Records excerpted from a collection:

-------------------------

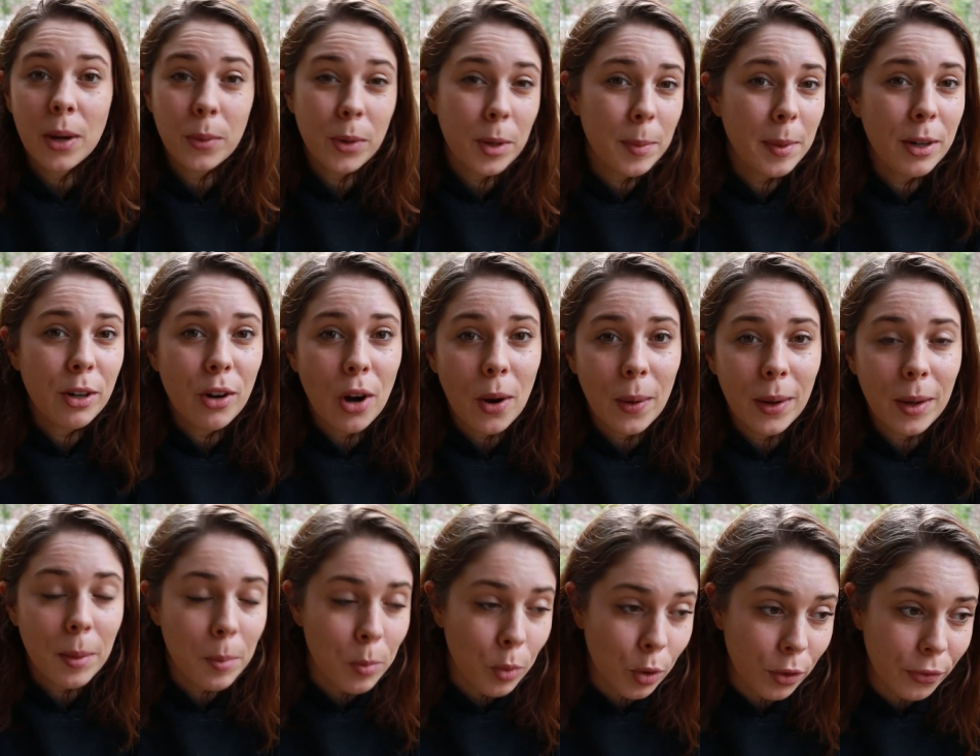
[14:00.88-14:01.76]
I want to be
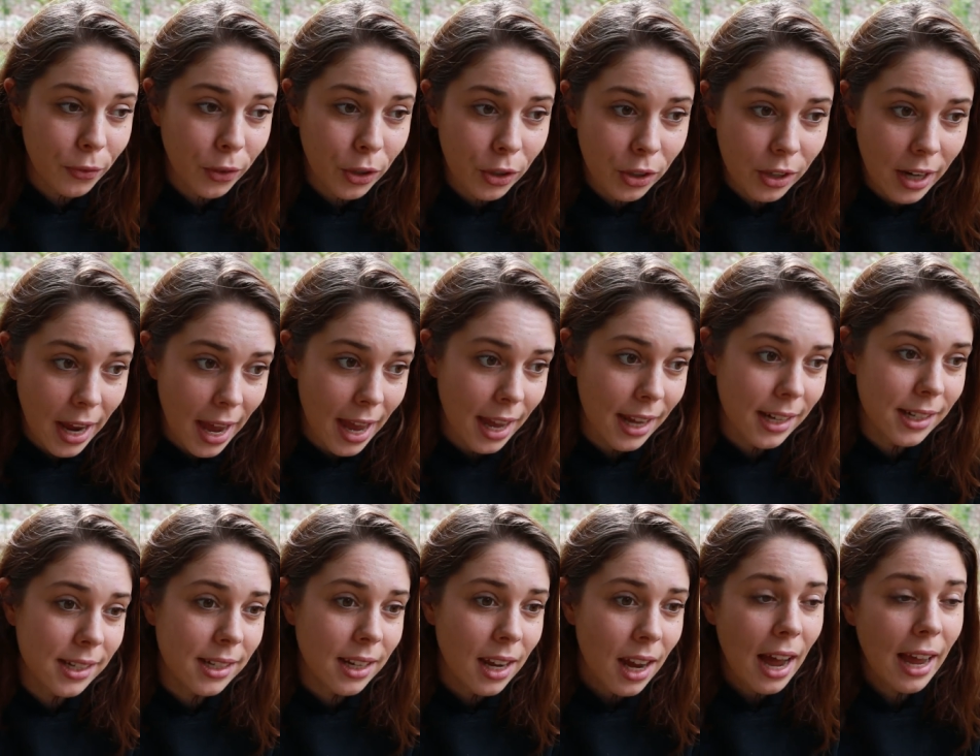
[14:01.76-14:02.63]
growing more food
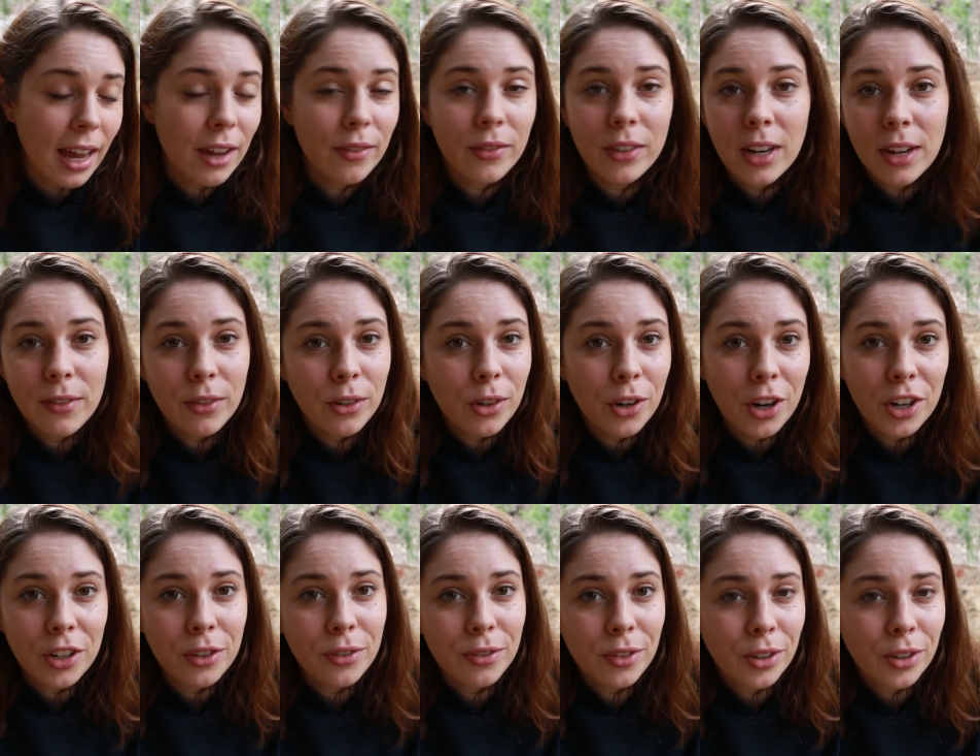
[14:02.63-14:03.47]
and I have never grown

-------------------------

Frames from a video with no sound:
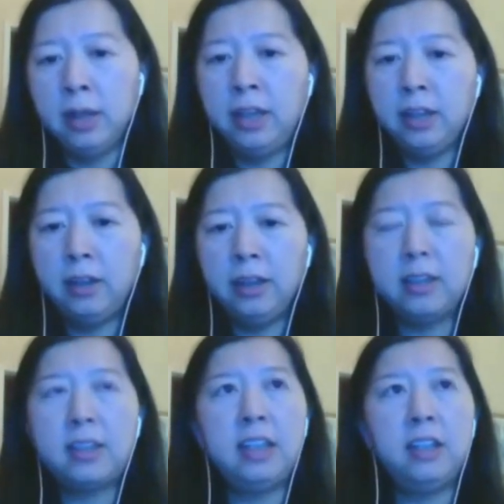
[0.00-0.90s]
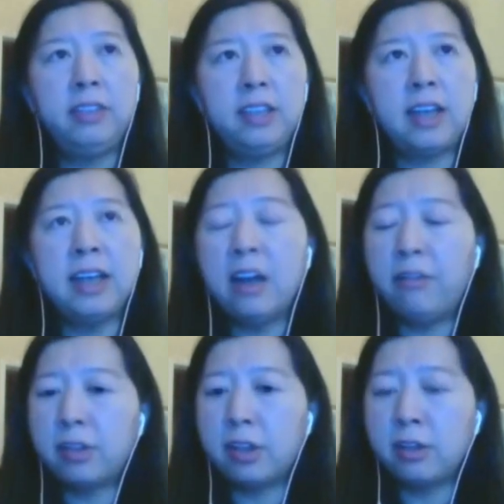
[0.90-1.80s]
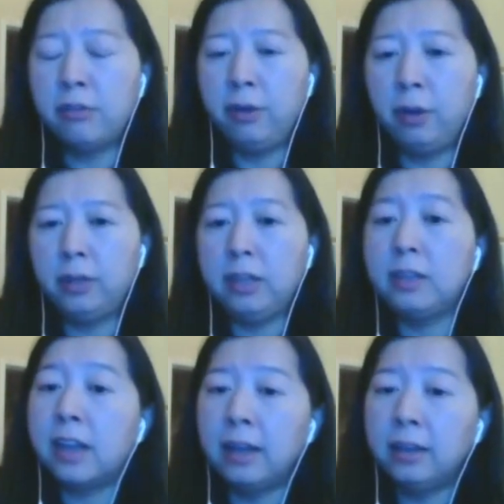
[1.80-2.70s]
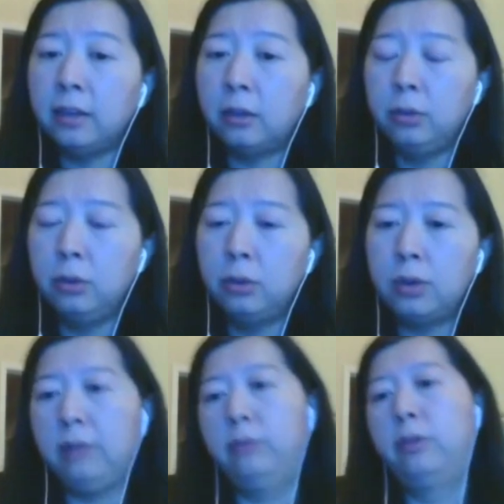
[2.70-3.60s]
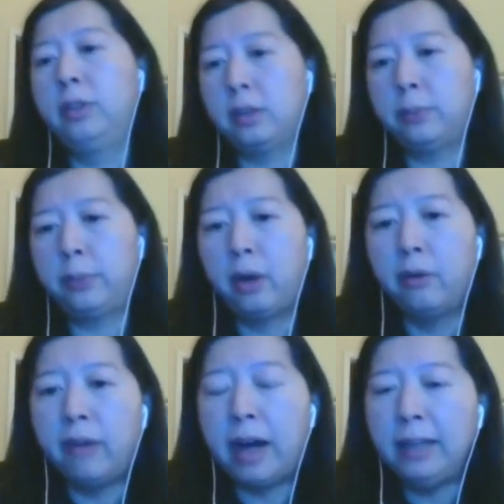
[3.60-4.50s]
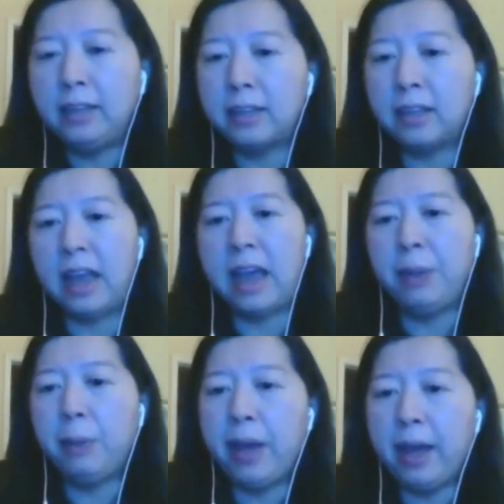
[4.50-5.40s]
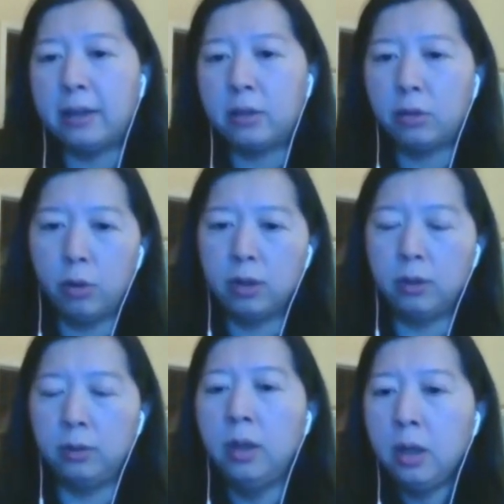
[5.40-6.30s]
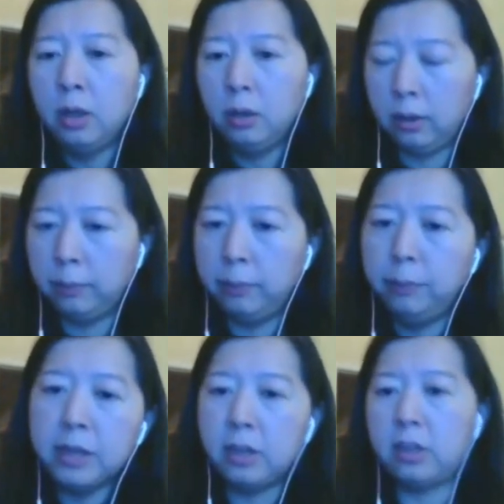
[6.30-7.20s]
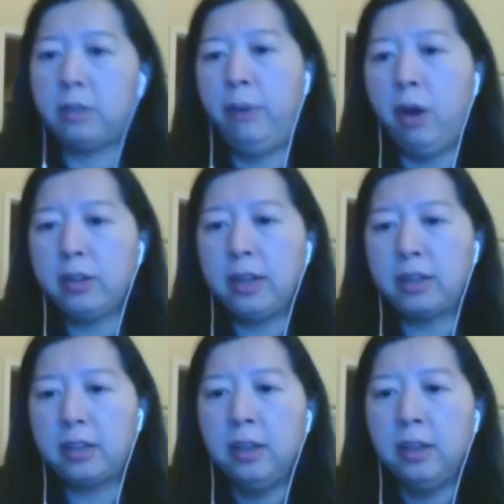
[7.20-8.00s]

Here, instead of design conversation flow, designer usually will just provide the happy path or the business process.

-------------------------

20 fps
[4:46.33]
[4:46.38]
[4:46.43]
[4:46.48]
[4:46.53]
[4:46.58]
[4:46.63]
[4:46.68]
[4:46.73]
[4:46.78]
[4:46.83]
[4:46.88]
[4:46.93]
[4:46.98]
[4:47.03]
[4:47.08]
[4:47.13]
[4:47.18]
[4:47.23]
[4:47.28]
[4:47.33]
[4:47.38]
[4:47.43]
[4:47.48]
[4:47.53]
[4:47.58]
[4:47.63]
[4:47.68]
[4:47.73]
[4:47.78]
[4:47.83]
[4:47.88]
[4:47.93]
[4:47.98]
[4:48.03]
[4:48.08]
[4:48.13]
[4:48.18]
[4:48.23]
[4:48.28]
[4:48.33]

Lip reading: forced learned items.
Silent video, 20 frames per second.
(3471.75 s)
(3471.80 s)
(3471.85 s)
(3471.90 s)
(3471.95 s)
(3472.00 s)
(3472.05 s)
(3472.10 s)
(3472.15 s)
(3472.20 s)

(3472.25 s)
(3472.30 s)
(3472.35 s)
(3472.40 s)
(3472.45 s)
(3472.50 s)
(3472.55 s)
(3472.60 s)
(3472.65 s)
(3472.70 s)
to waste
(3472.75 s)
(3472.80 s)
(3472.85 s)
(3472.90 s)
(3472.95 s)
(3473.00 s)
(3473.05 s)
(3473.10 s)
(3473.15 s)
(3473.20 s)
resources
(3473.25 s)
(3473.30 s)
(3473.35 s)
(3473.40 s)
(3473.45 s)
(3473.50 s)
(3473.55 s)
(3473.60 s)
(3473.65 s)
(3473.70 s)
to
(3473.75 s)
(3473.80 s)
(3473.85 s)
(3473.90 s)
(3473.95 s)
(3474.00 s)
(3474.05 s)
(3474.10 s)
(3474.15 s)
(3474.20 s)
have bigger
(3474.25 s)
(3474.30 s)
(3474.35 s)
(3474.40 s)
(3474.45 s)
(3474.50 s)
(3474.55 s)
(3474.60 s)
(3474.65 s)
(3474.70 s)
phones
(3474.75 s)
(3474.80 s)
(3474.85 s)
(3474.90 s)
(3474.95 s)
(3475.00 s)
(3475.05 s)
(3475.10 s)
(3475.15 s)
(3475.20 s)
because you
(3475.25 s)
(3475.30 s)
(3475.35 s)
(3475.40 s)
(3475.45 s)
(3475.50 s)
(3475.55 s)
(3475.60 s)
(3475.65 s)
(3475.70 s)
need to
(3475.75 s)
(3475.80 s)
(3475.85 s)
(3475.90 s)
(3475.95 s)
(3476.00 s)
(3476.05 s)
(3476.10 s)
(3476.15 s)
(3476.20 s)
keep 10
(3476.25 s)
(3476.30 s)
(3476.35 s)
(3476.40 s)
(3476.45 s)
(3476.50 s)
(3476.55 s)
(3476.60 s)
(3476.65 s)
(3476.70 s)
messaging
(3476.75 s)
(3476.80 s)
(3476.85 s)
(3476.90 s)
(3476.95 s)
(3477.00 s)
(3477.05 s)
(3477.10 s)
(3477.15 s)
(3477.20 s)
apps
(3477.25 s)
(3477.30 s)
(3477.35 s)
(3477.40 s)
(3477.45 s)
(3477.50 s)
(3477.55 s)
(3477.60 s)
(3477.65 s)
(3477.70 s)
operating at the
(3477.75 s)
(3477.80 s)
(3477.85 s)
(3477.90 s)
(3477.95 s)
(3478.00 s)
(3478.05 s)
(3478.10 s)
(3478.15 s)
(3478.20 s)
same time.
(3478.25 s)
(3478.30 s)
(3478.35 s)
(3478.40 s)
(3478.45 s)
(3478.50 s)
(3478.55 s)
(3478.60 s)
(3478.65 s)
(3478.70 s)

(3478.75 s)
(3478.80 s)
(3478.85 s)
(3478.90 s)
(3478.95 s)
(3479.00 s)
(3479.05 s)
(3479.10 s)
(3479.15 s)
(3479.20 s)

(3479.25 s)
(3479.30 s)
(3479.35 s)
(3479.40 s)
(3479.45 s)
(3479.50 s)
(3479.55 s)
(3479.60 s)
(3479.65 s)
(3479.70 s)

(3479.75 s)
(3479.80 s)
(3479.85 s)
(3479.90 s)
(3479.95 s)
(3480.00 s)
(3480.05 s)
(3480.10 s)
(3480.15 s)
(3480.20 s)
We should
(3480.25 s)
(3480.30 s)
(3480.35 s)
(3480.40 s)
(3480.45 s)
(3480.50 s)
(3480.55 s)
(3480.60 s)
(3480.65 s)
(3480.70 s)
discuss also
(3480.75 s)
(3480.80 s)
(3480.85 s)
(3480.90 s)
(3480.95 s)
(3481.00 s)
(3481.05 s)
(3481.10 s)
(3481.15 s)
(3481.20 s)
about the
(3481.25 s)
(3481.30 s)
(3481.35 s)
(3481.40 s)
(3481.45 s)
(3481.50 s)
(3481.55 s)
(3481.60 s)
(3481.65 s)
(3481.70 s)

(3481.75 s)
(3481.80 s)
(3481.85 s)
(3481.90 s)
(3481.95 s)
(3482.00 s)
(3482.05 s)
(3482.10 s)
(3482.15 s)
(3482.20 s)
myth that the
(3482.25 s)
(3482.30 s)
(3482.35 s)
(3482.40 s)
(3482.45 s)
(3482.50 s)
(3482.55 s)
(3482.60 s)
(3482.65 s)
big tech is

-------------------------

ACTIVITY: All lines above from the one with "(3475.00 s)" to the one with "(3481.00 s)", inclusive, should be copied exactly, and no other lines.

ANSWER FOR THE TASK:
(3475.00 s)
(3475.05 s)
(3475.10 s)
(3475.15 s)
(3475.20 s)
because you
(3475.25 s)
(3475.30 s)
(3475.35 s)
(3475.40 s)
(3475.45 s)
(3475.50 s)
(3475.55 s)
(3475.60 s)
(3475.65 s)
(3475.70 s)
need to
(3475.75 s)
(3475.80 s)
(3475.85 s)
(3475.90 s)
(3475.95 s)
(3476.00 s)
(3476.05 s)
(3476.10 s)
(3476.15 s)
(3476.20 s)
keep 10
(3476.25 s)
(3476.30 s)
(3476.35 s)
(3476.40 s)
(3476.45 s)
(3476.50 s)
(3476.55 s)
(3476.60 s)
(3476.65 s)
(3476.70 s)
messaging
(3476.75 s)
(3476.80 s)
(3476.85 s)
(3476.90 s)
(3476.95 s)
(3477.00 s)
(3477.05 s)
(3477.10 s)
(3477.15 s)
(3477.20 s)
apps
(3477.25 s)
(3477.30 s)
(3477.35 s)
(3477.40 s)
(3477.45 s)
(3477.50 s)
(3477.55 s)
(3477.60 s)
(3477.65 s)
(3477.70 s)
operating at the
(3477.75 s)
(3477.80 s)
(3477.85 s)
(3477.90 s)
(3477.95 s)
(3478.00 s)
(3478.05 s)
(3478.10 s)
(3478.15 s)
(3478.20 s)
same time.
(3478.25 s)
(3478.30 s)
(3478.35 s)
(3478.40 s)
(3478.45 s)
(3478.50 s)
(3478.55 s)
(3478.60 s)
(3478.65 s)
(3478.70 s)

(3478.75 s)
(3478.80 s)
(3478.85 s)
(3478.90 s)
(3478.95 s)
(3479.00 s)
(3479.05 s)
(3479.10 s)
(3479.15 s)
(3479.20 s)

(3479.25 s)
(3479.30 s)
(3479.35 s)
(3479.40 s)
(3479.45 s)
(3479.50 s)
(3479.55 s)
(3479.60 s)
(3479.65 s)
(3479.70 s)

(3479.75 s)
(3479.80 s)
(3479.85 s)
(3479.90 s)
(3479.95 s)
(3480.00 s)
(3480.05 s)
(3480.10 s)
(3480.15 s)
(3480.20 s)
We should
(3480.25 s)
(3480.30 s)
(3480.35 s)
(3480.40 s)
(3480.45 s)
(3480.50 s)
(3480.55 s)
(3480.60 s)
(3480.65 s)
(3480.70 s)
discuss also
(3480.75 s)
(3480.80 s)
(3480.85 s)
(3480.90 s)
(3480.95 s)
(3481.00 s)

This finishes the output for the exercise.